## EXERCISE INPUTS:
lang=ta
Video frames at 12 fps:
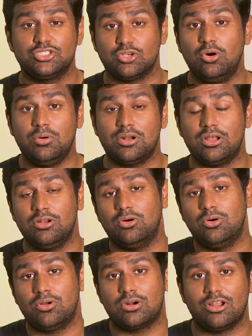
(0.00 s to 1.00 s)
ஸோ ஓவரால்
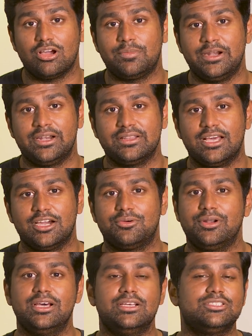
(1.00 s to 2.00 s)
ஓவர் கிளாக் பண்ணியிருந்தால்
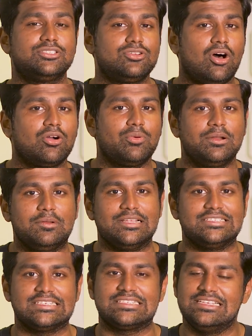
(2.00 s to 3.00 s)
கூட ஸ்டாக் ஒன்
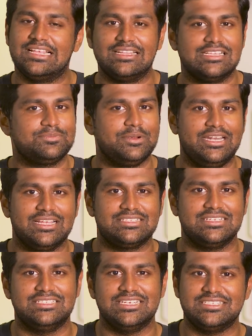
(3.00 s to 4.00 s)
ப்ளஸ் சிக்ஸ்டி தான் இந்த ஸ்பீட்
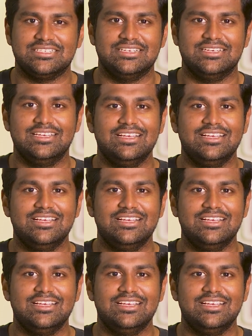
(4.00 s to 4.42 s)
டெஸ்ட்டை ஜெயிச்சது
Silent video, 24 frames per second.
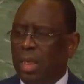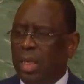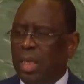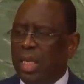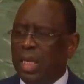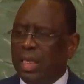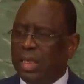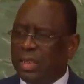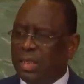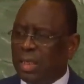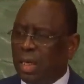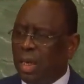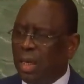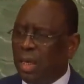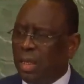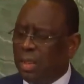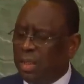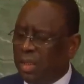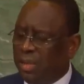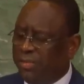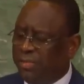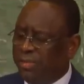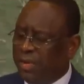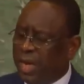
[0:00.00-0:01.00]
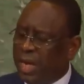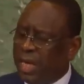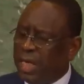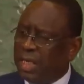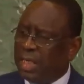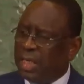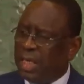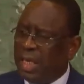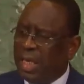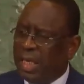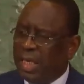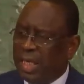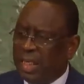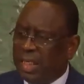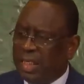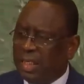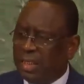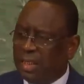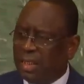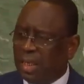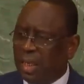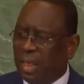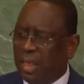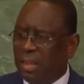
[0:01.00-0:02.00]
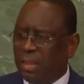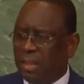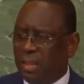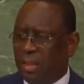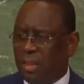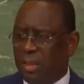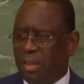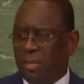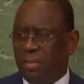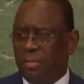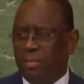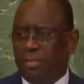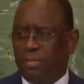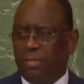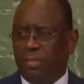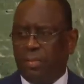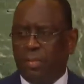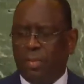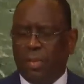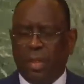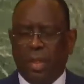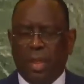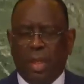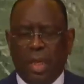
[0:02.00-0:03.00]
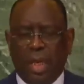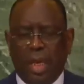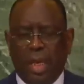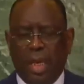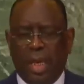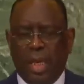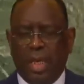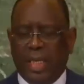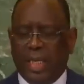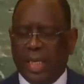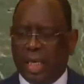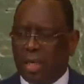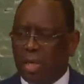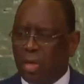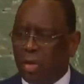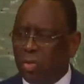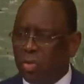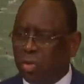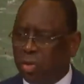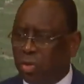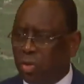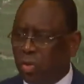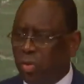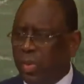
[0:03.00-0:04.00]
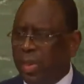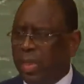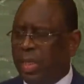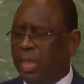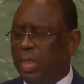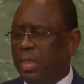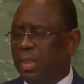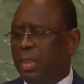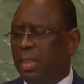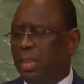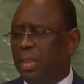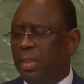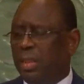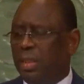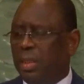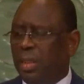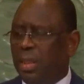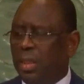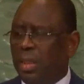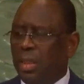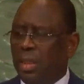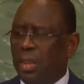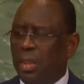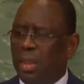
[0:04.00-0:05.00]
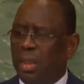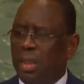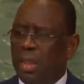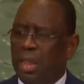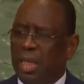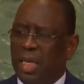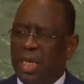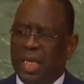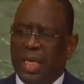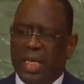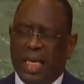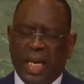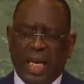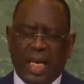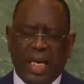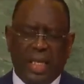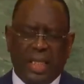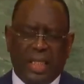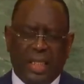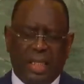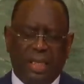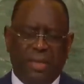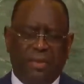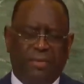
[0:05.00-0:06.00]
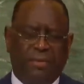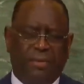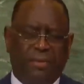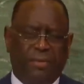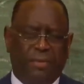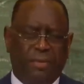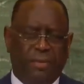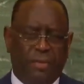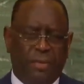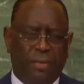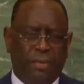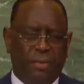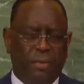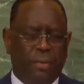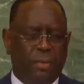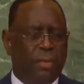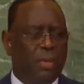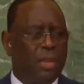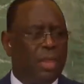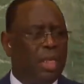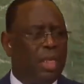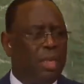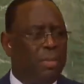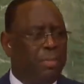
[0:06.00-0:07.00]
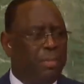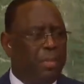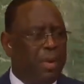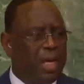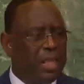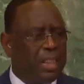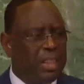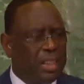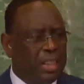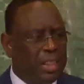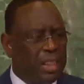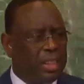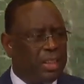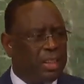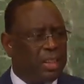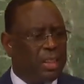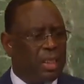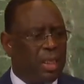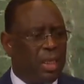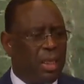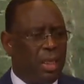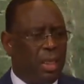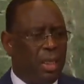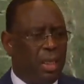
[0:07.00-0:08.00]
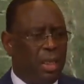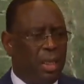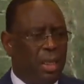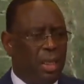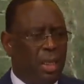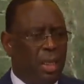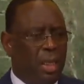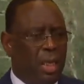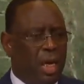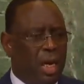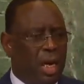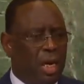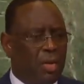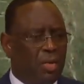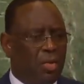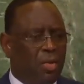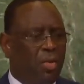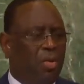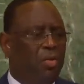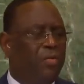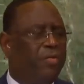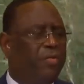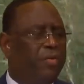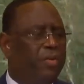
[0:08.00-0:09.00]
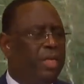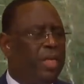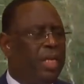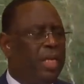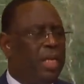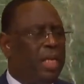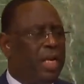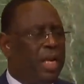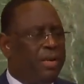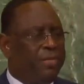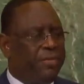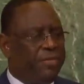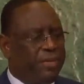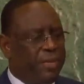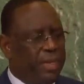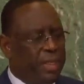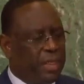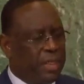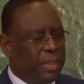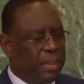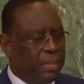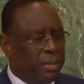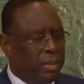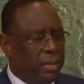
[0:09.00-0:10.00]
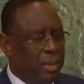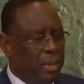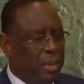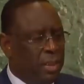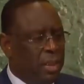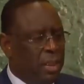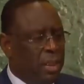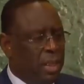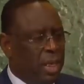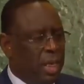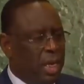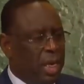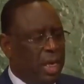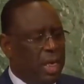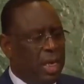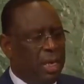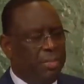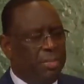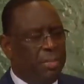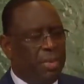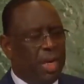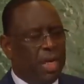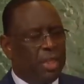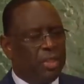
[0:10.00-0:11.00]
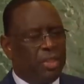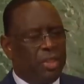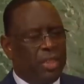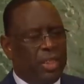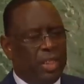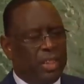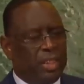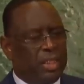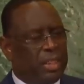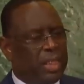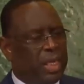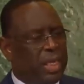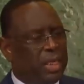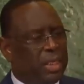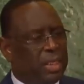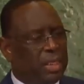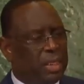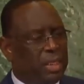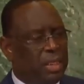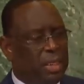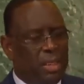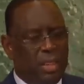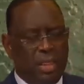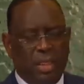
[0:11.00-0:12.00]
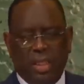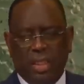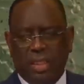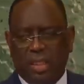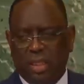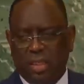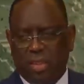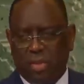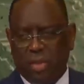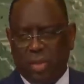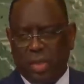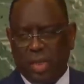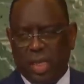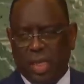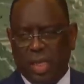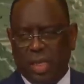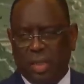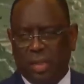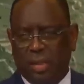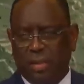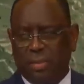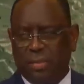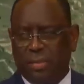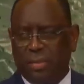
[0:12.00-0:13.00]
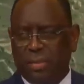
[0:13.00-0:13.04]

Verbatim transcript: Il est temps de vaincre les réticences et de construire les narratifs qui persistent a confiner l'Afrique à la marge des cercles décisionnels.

## WORK REQUEST:
Transcribe each entry exactly, pictures excluded.

## YOUR SOLUTION:
lang=ta
Video frames at 12 fps:
(0.00 s to 1.00 s)
ஸோ ஓவரால்
(1.00 s to 2.00 s)
ஓவர் கிளாக் பண்ணியிருந்தால்
(2.00 s to 3.00 s)
கூட ஸ்டாக் ஒன்
(3.00 s to 4.00 s)
ப்ளஸ் சிக்ஸ்டி தான் இந்த ஸ்பீட்
(4.00 s to 4.42 s)
டெஸ்ட்டை ஜெயிச்சது
Silent video, 24 frames per second.
[0:00.00-0:01.00]
[0:01.00-0:02.00]
[0:02.00-0:03.00]
[0:03.00-0:04.00]
[0:04.00-0:05.00]
[0:05.00-0:06.00]
[0:06.00-0:07.00]
[0:07.00-0:08.00]
[0:08.00-0:09.00]
[0:09.00-0:10.00]
[0:10.00-0:11.00]
[0:11.00-0:12.00]
[0:12.00-0:13.00]
[0:13.00-0:13.04]

Verbatim transcript: Il est temps de vaincre les réticences et de construire les narratifs qui persistent a confiner l'Afrique à la marge des cercles décisionnels.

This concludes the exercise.